Por otra parte, Walter Sullivan confirmó que faltaba un abrecartas antiguo del dormitorio. Frank deseaba más que nada en el mundo hacerse con esta prueba tan importante. Había comentado a Sullivan la teoría de que su esposa había herido al atacante con dicho instrumento. El viejo no había reaccionado ante la información y Frank se preguntó si Sullivan no estaría perdiendo facultades.

El detective repasó una vez más la lista de empleados de la residencia Sullivan, aunque ya se la sabía de memoria. Sólo estaba interesado en uno de ellos.

No conseguía apartar de su cabeza la declaración del representante de la compañía de seguridad. Era imposible descubrir con un ordenador portátil un código de cinco dígitos en la secuencia correcta que se generaba con las combinaciones de quince dígitos, máxime si se tenía en cuenta el poco tiempo disponible y la respuesta inmediata a cualquier fallo por parte del ordenador del sistema. Para hacerlo había que eliminar algunas de las posibilidades. Y eso ¿cómo se conseguía?

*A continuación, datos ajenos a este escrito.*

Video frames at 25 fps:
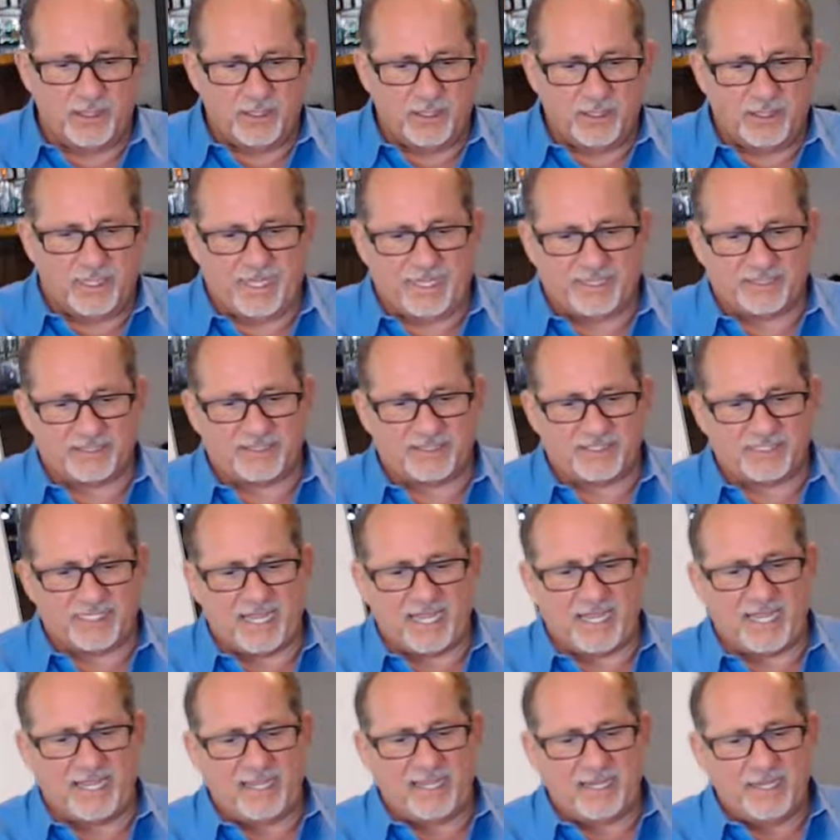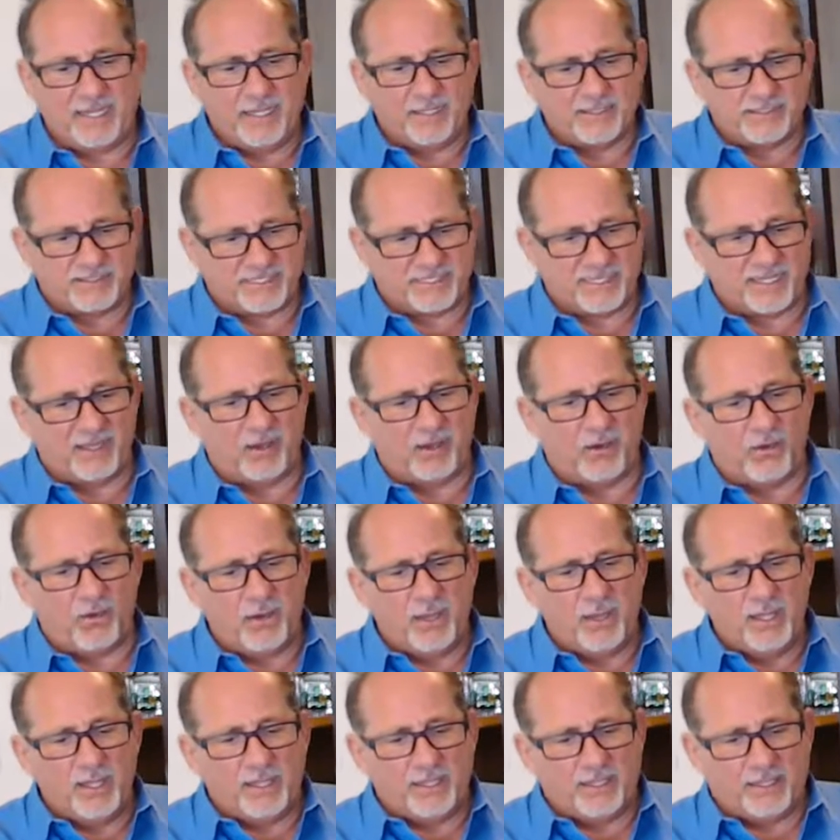Can say,
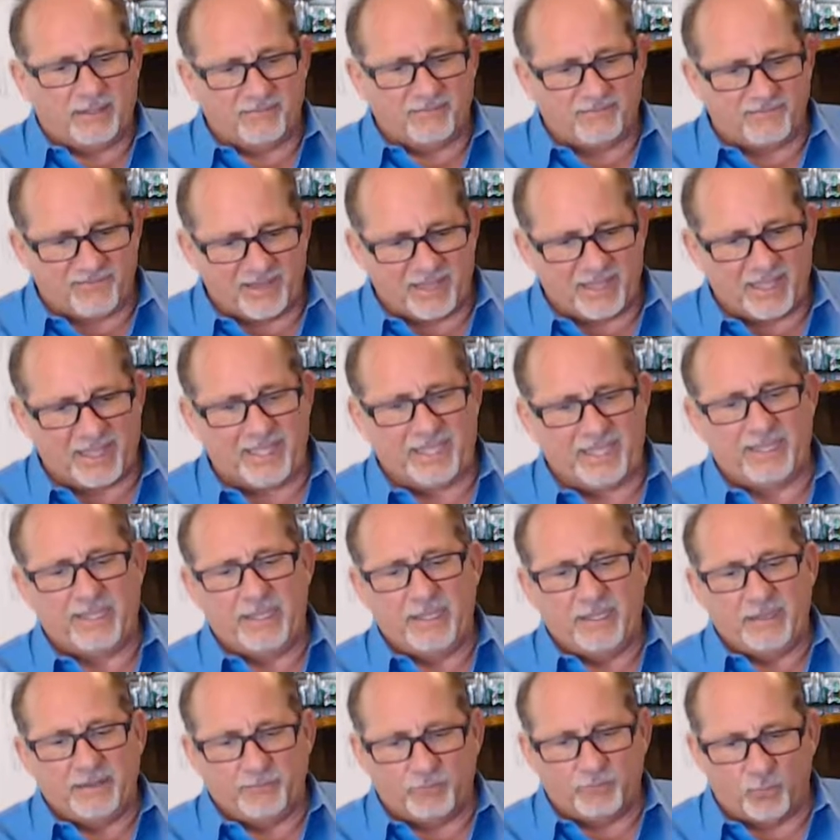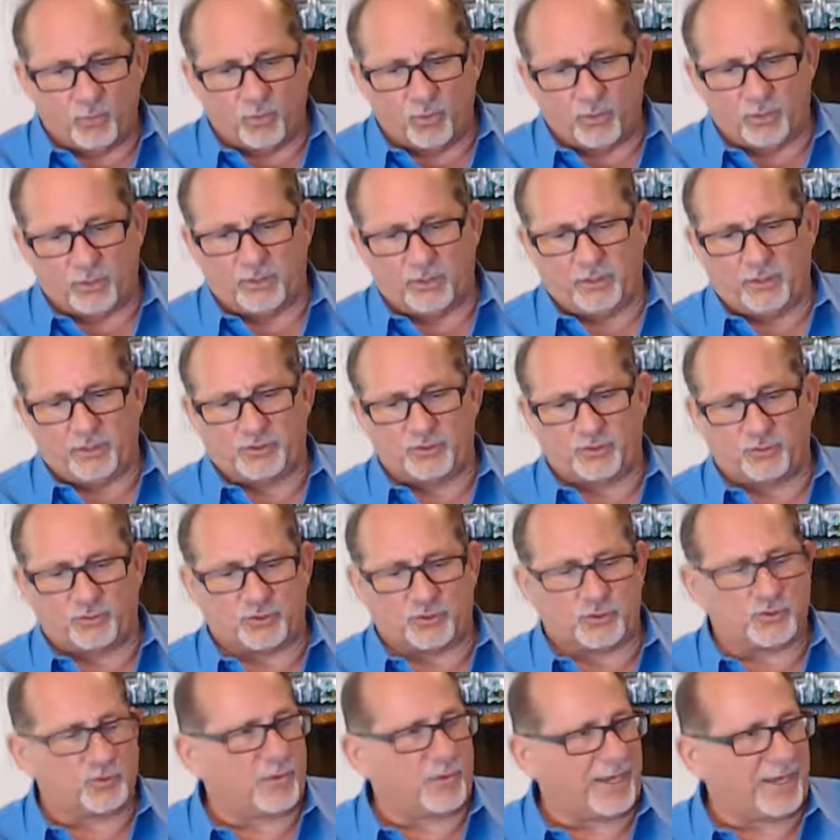sell, convey,
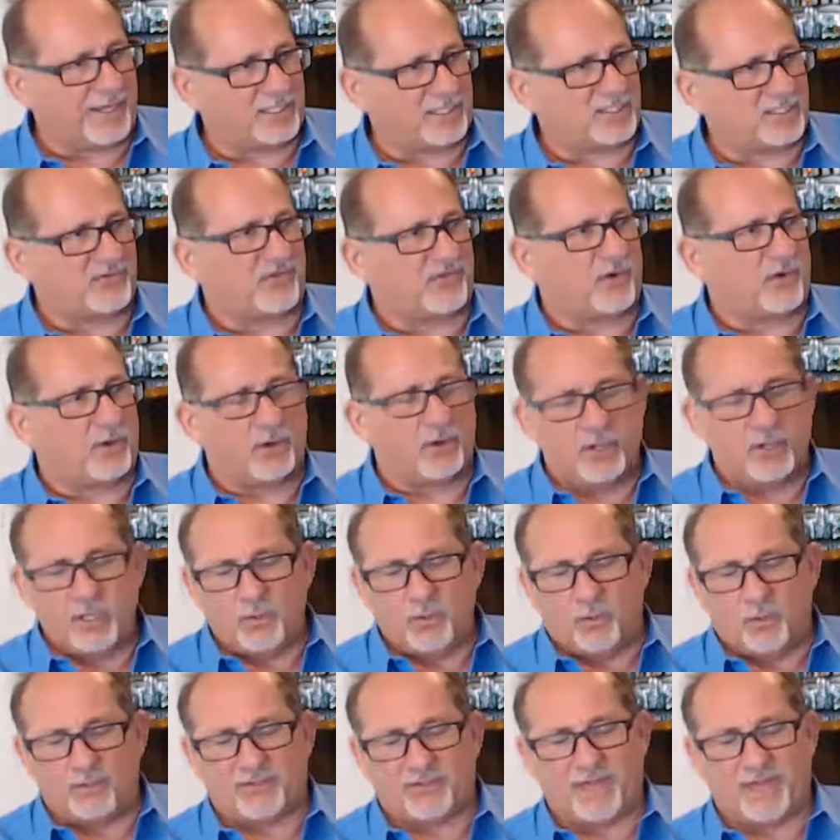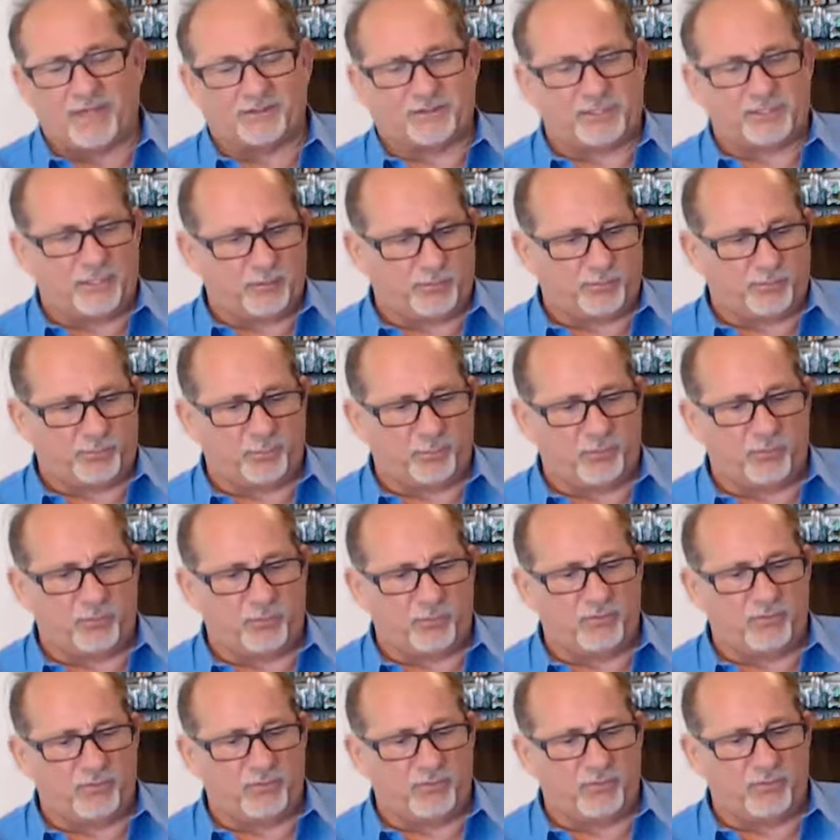mortgage, or transfer
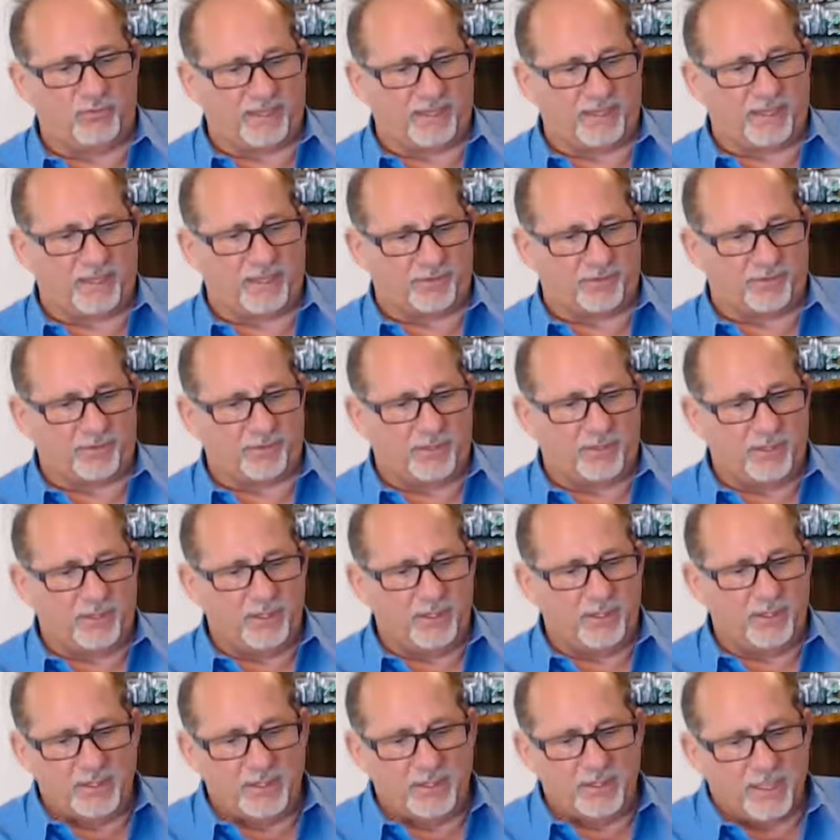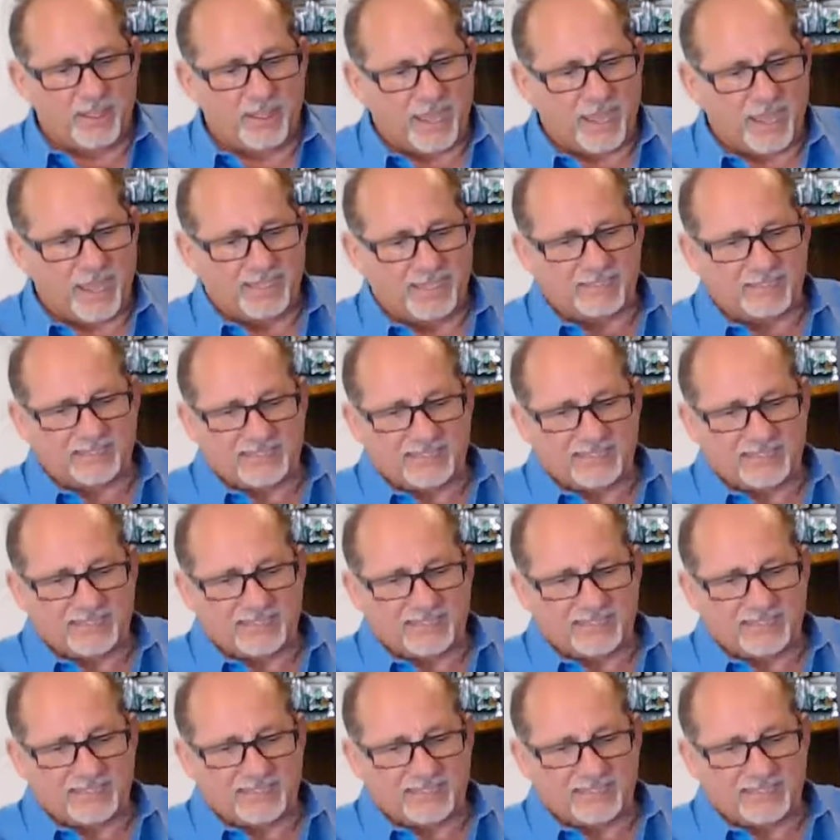without the approval of the other.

El examen del teclado mostraba que lo habían rociado con un producto químico -Frank no recordaba el nombre que le había dicho Simon- sólo visible en cada una de las teclas con luz fluorescente.

Frank se reclinó en la silla y se imaginó a Walter Sullivan -o al mayordomo, o al que le tocaba conectar la alarma- bajar al vestíbulo y marcar el código. El dedo apretaría las teclas correctas, las cinco, y la alarma quedaría conectada. La persona se iría, sin darse cuenta de que ahora llevaba restos de una sustancia química invisible al ojo, e inodora, en la punta del dedo. Y, lo que era más importante, sin apercibirse de que acababa de revelar los números del código secreto. Con una lámpara de luz fluorescente, los ladrones sabrían cuáles eran los números marcados porque la sustancia química aparecía emborronada en las teclas. Con esa información el ordenador podía dar la secuencia correcta, según el empleado de la empresa, en el tiempo asignado, ya que se habían eliminado el 99,9 por ciento de las combinaciones posibles.